### How to complete this task
An exact reproduction of all the data is needed, with no images in it.

Exercise data Block Start

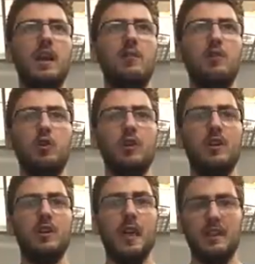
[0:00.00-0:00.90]
For
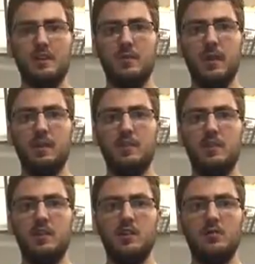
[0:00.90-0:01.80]
next
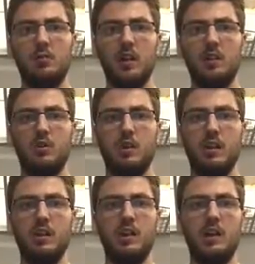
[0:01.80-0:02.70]
semester's wild
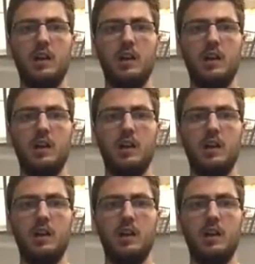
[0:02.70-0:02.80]
choir,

Exercise data Block End

### Solution to this problem
[0:00.00-0:00.90]
For
[0:00.90-0:01.80]
next
[0:01.80-0:02.70]
semester's wild
[0:02.70-0:02.80]
choir,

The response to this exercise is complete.